■ **Provided data**:
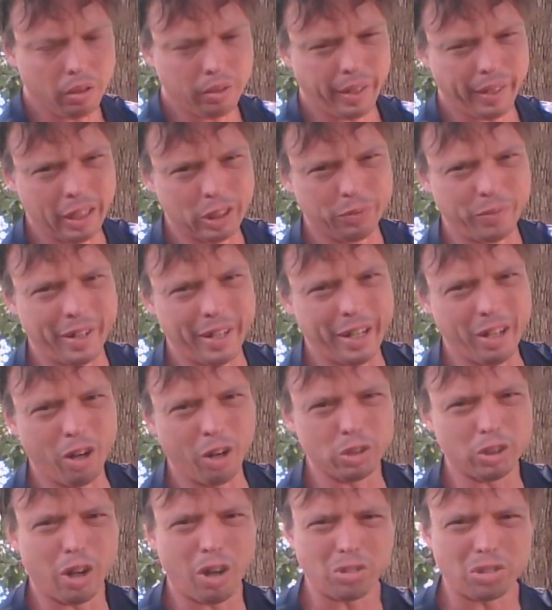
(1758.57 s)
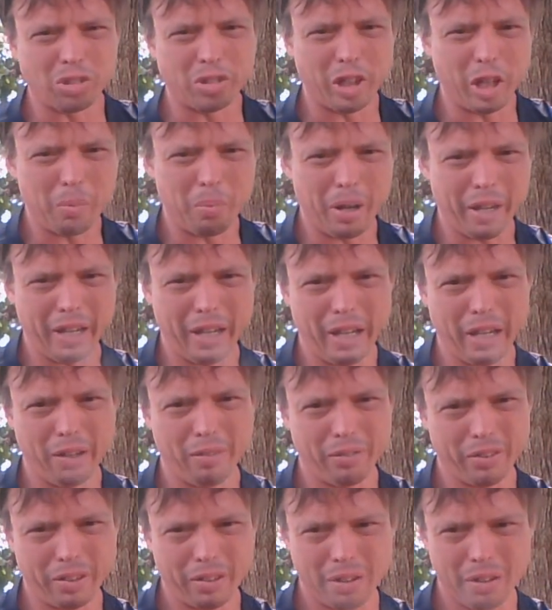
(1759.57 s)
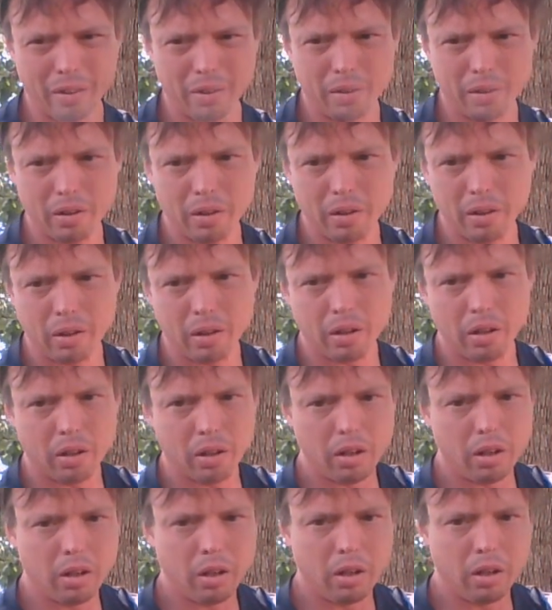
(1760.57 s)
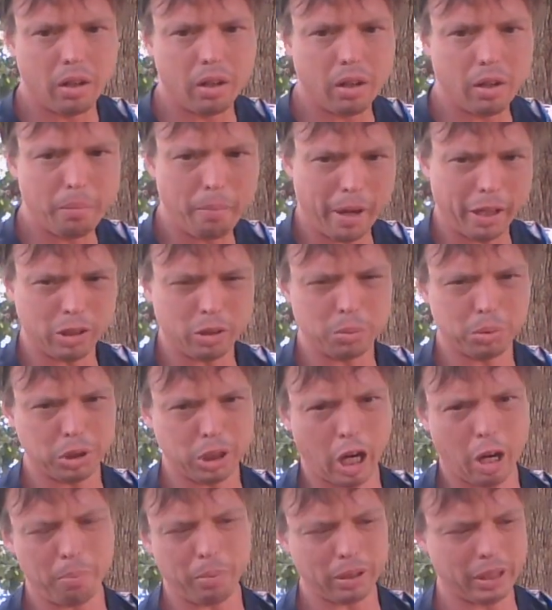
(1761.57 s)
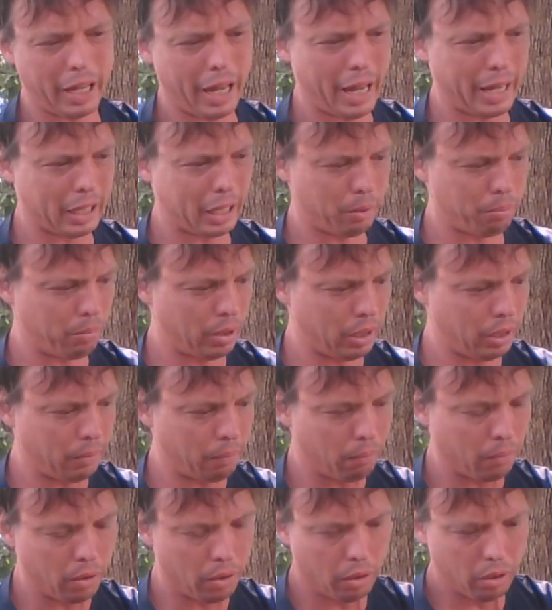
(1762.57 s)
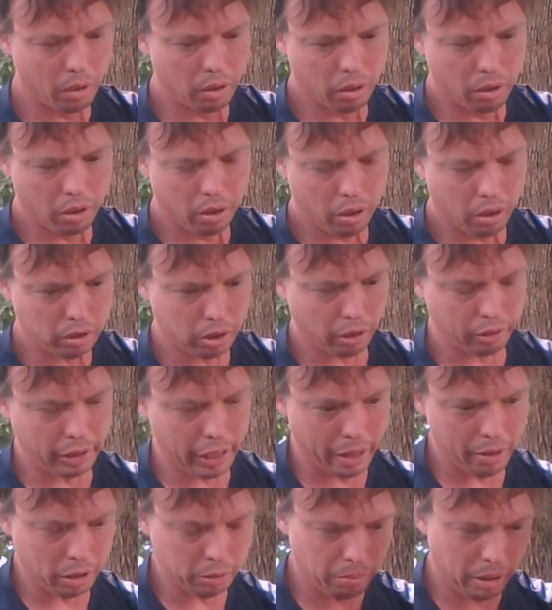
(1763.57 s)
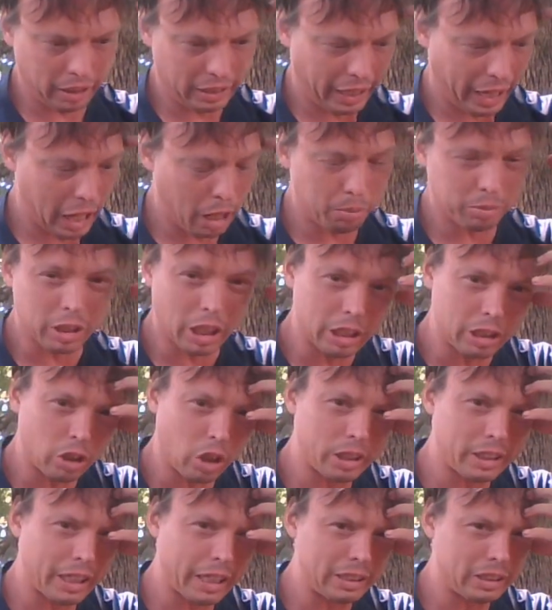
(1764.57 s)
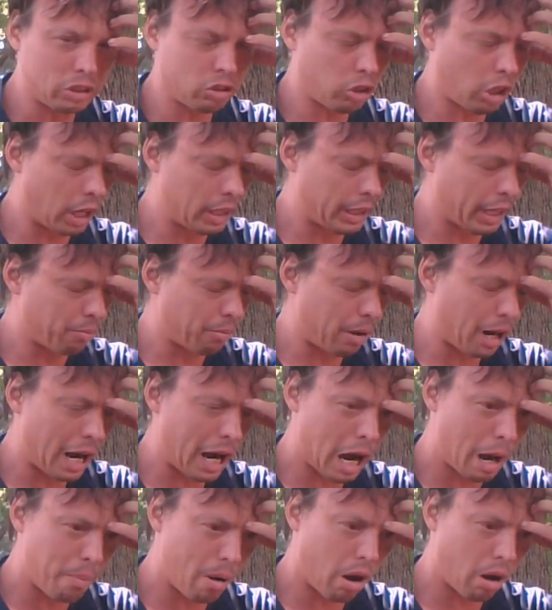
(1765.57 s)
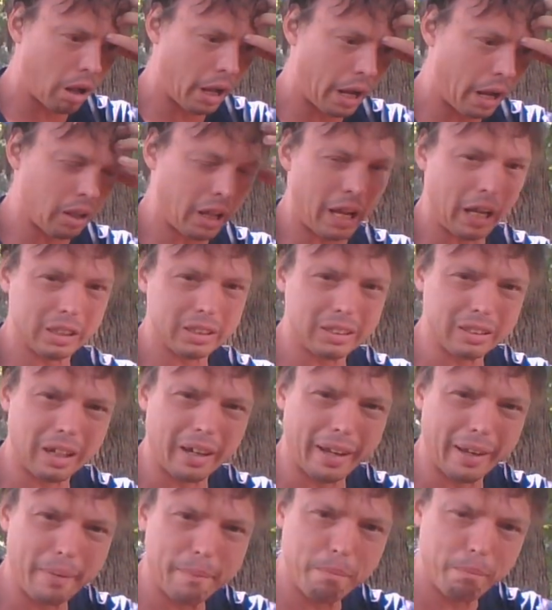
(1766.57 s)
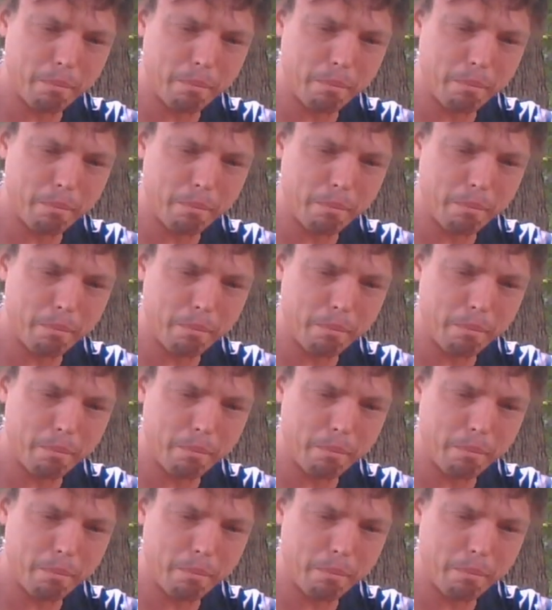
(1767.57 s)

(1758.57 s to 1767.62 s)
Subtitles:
And these videos alter their behavior, makes them stop attacking me. Or damage my thoughts. They tried to take my eyeball out last night.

■ **Task details**: With the pictures left out, please output each line from the one containing "(1759.57 s)" through the end of the entries, exactly as it is.

■ **Output for this exercise**:
(1759.57 s)
(1760.57 s)
(1761.57 s)
(1762.57 s)
(1763.57 s)
(1764.57 s)
(1765.57 s)
(1766.57 s)
(1767.57 s)

(1758.57 s to 1767.62 s)
Subtitles:
And these videos alter their behavior, makes them stop attacking me. Or damage my thoughts. They tried to take my eyeball out last night.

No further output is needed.